Nothing but the lines from the one containing "[0:01.00-0:01.50]" to the end of the data should be copied, exactly, and the pictures stay out.

§ §

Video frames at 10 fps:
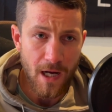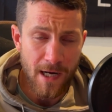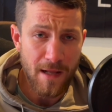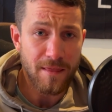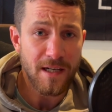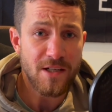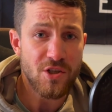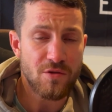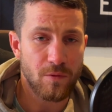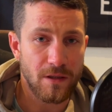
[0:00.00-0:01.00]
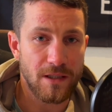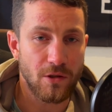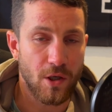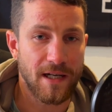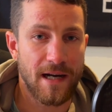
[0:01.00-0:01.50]
And I think it's just really
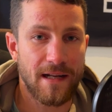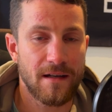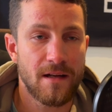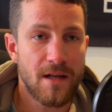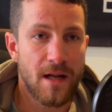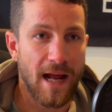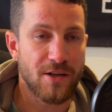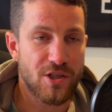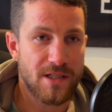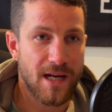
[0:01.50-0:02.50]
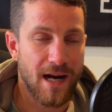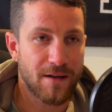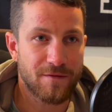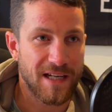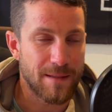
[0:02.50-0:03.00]
looking at it and just kind
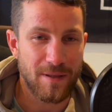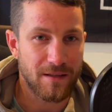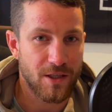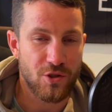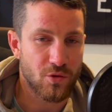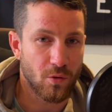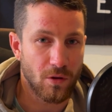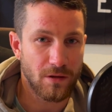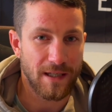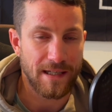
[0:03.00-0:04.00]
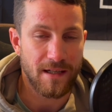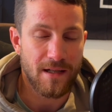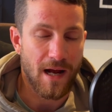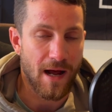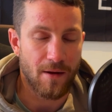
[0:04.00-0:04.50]
of keeping control. Like
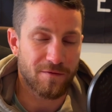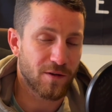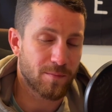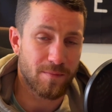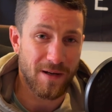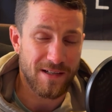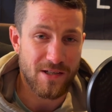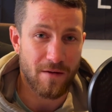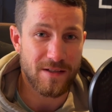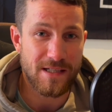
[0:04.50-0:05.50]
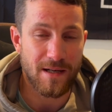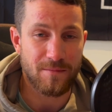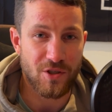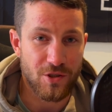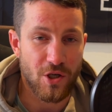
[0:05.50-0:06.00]
it's obviously, I'm
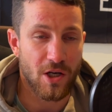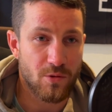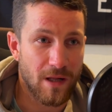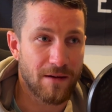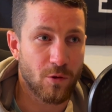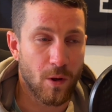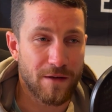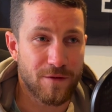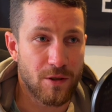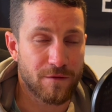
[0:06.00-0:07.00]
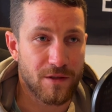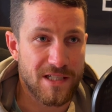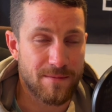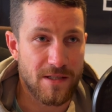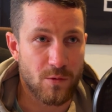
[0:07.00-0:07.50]
sure Josh will have quite a few different
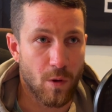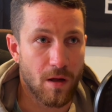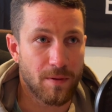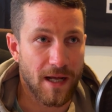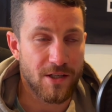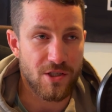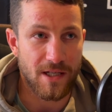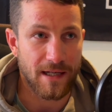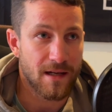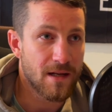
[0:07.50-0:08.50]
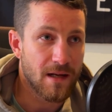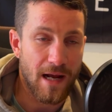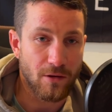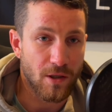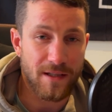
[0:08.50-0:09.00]
tips as well, but I just like,
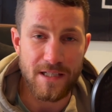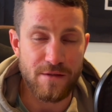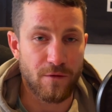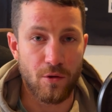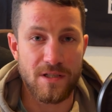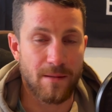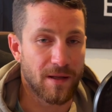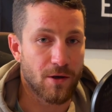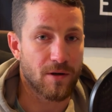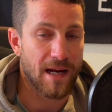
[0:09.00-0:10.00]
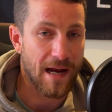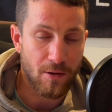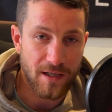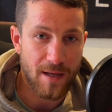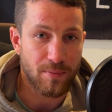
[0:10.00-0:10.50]
I look at these foods, I'm like, okay, how
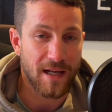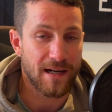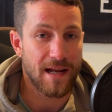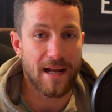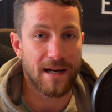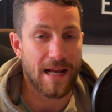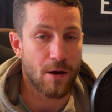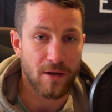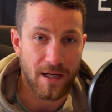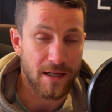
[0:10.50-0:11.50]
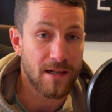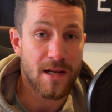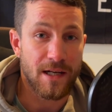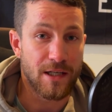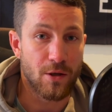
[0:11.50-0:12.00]
can I plan ahead? How can I,
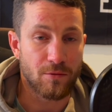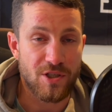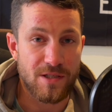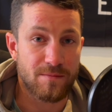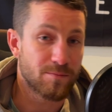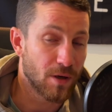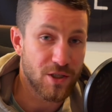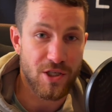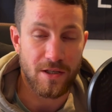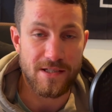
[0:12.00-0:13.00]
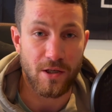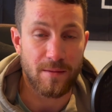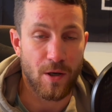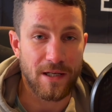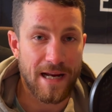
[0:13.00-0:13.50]
you know, just budget a certain
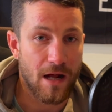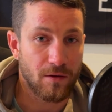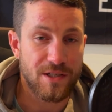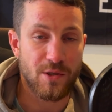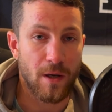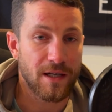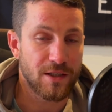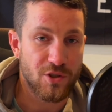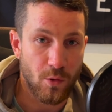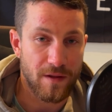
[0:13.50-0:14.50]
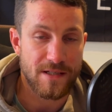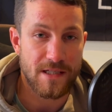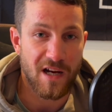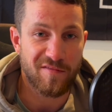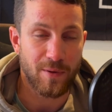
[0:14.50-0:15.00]
amount of calories so I can enjoy the
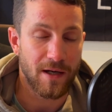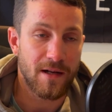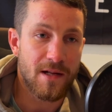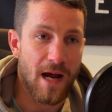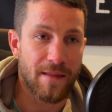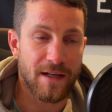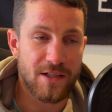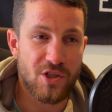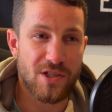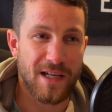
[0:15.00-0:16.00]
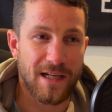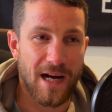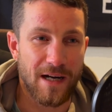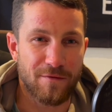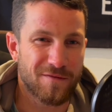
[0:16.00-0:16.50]
stuff? But I think it's just like
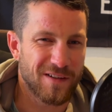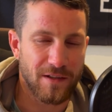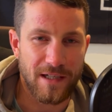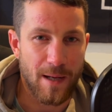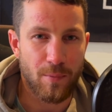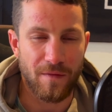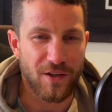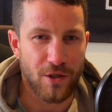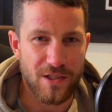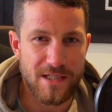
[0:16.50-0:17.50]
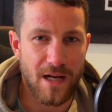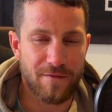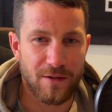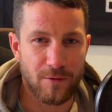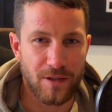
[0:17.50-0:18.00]
kind of filling up on the good
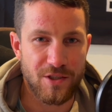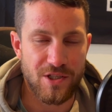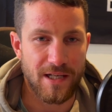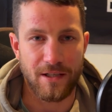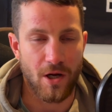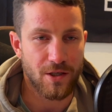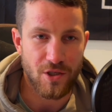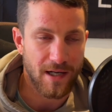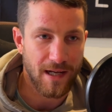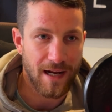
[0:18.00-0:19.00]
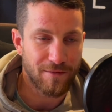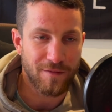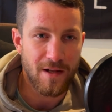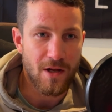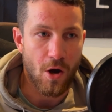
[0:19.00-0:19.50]
stuff and really just like not trying to have
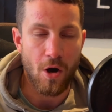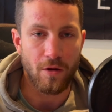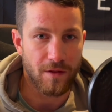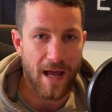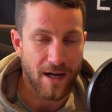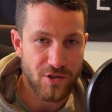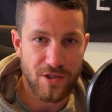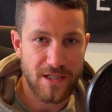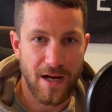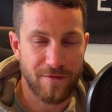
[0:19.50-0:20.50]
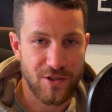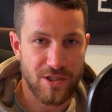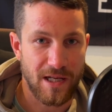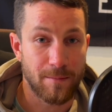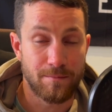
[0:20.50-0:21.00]
all the extra stuff and
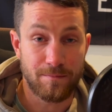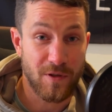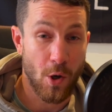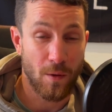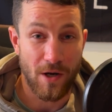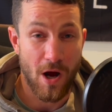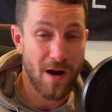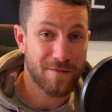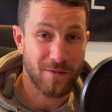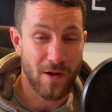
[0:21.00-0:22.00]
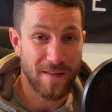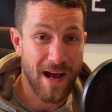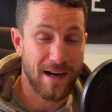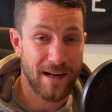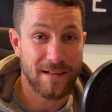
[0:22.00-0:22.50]
just like going off on
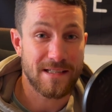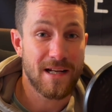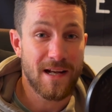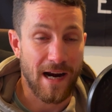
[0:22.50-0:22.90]
that end.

§ §

• **Expected answer**
[0:01.00-0:01.50]
And I think it's just really
[0:01.50-0:02.50]
[0:02.50-0:03.00]
looking at it and just kind
[0:03.00-0:04.00]
[0:04.00-0:04.50]
of keeping control. Like
[0:04.50-0:05.50]
[0:05.50-0:06.00]
it's obviously, I'm
[0:06.00-0:07.00]
[0:07.00-0:07.50]
sure Josh will have quite a few different
[0:07.50-0:08.50]
[0:08.50-0:09.00]
tips as well, but I just like,
[0:09.00-0:10.00]
[0:10.00-0:10.50]
I look at these foods, I'm like, okay, how
[0:10.50-0:11.50]
[0:11.50-0:12.00]
can I plan ahead? How can I,
[0:12.00-0:13.00]
[0:13.00-0:13.50]
you know, just budget a certain
[0:13.50-0:14.50]
[0:14.50-0:15.00]
amount of calories so I can enjoy the
[0:15.00-0:16.00]
[0:16.00-0:16.50]
stuff? But I think it's just like
[0:16.50-0:17.50]
[0:17.50-0:18.00]
kind of filling up on the good
[0:18.00-0:19.00]
[0:19.00-0:19.50]
stuff and really just like not trying to have
[0:19.50-0:20.50]
[0:20.50-0:21.00]
all the extra stuff and
[0:21.00-0:22.00]
[0:22.00-0:22.50]
just like going off on
[0:22.50-0:22.90]
that end.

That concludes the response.